WHAT THE TASK REQUIRES - In the entries below, find the line with "[0:01.00-0:02.00]" and print exactly every line from there up to and including the line with "[0:14.00-0:15.00]", with no other lines.

********

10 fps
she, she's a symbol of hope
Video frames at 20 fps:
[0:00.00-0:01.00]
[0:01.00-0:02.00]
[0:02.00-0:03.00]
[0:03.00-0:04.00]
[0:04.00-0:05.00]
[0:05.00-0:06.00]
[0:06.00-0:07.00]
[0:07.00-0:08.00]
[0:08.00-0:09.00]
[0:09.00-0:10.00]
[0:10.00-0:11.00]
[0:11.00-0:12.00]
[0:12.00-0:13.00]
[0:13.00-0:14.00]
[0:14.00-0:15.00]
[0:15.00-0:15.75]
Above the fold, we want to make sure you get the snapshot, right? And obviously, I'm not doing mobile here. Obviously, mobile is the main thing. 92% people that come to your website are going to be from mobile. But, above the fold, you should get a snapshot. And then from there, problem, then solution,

********

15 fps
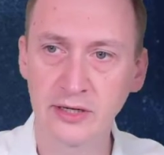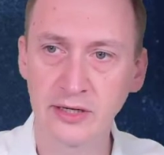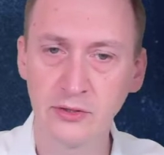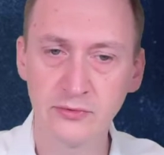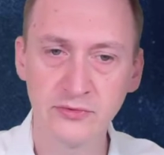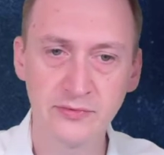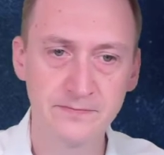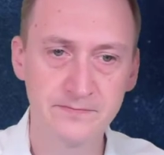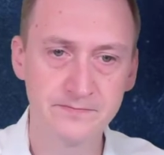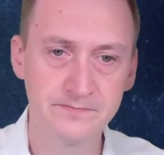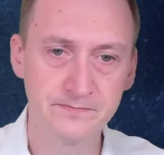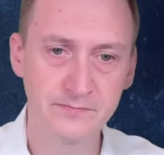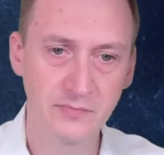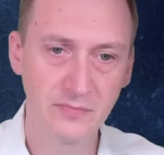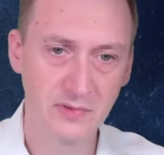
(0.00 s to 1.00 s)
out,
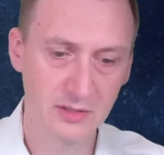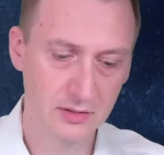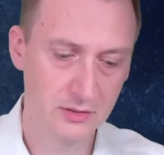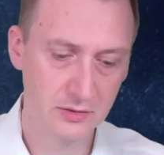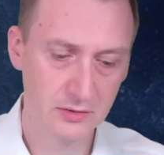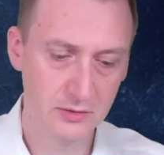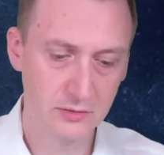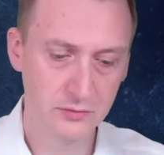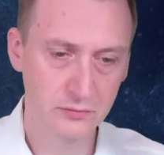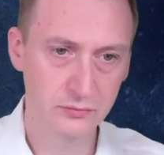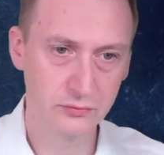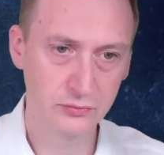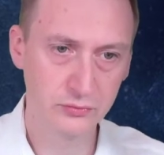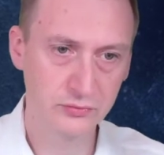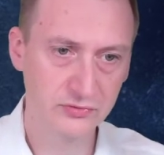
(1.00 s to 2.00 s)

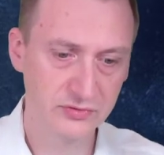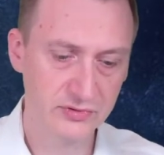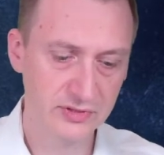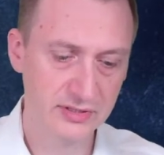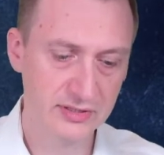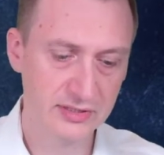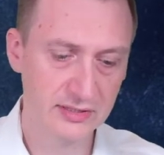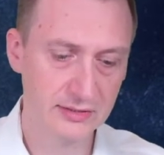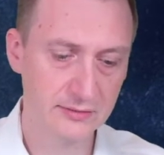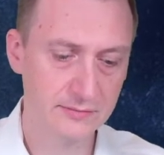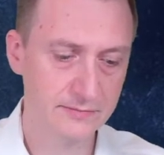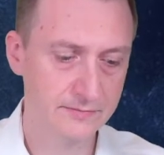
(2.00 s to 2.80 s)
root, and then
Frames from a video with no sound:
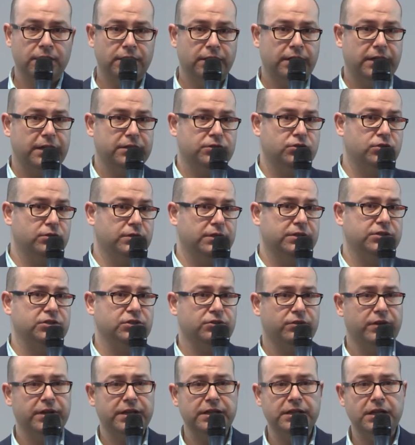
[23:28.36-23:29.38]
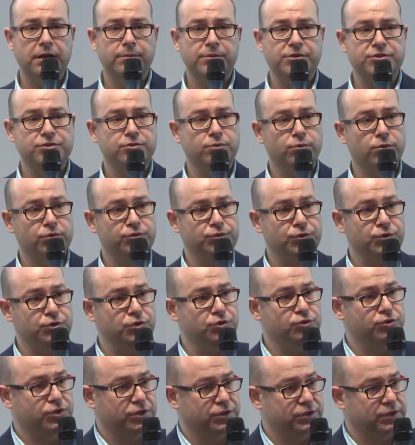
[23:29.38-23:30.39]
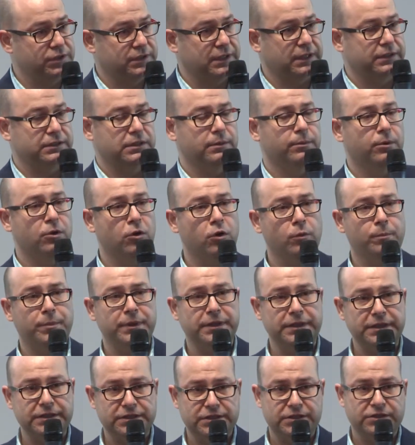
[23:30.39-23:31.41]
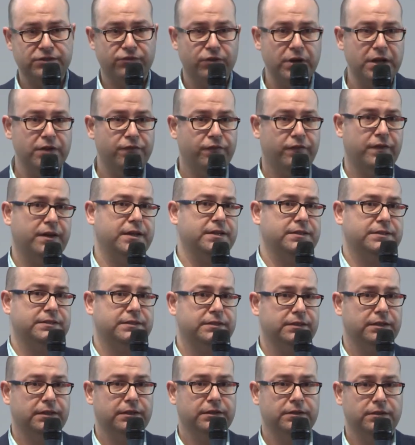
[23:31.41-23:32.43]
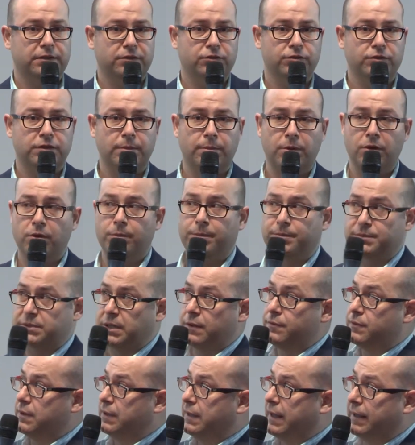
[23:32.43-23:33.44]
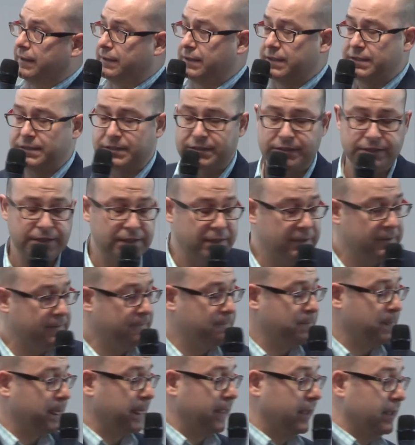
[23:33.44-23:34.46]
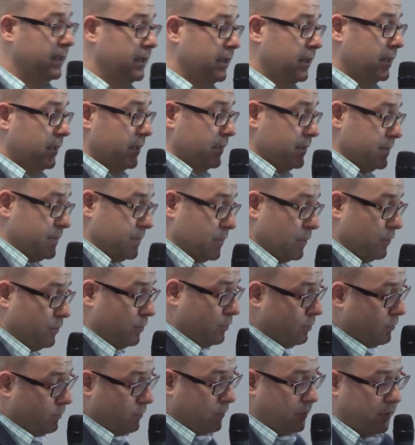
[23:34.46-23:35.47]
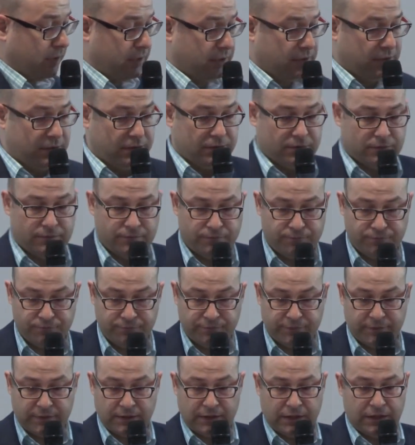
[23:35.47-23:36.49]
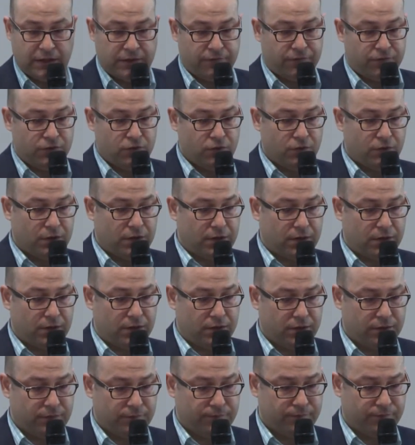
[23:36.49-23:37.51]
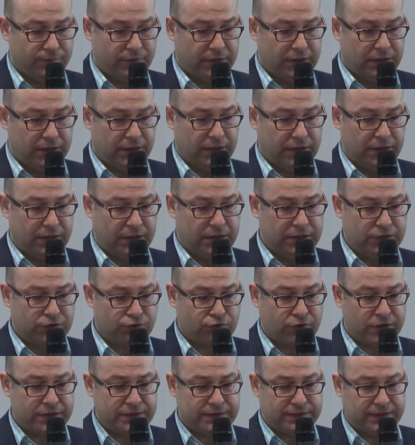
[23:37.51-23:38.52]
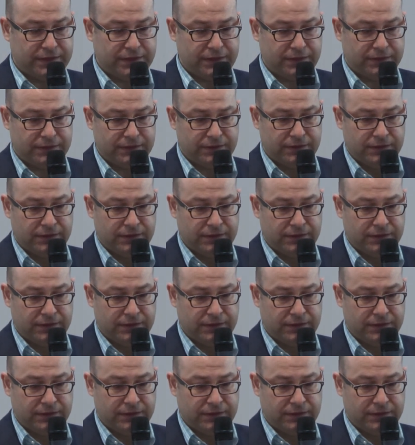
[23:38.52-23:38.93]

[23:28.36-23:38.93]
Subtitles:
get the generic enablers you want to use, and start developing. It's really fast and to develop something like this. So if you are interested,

********

WORKED SOLUTION -
[0:01.00-0:02.00]
[0:02.00-0:03.00]
[0:03.00-0:04.00]
[0:04.00-0:05.00]
[0:05.00-0:06.00]
[0:06.00-0:07.00]
[0:07.00-0:08.00]
[0:08.00-0:09.00]
[0:09.00-0:10.00]
[0:10.00-0:11.00]
[0:11.00-0:12.00]
[0:12.00-0:13.00]
[0:13.00-0:14.00]
[0:14.00-0:15.00]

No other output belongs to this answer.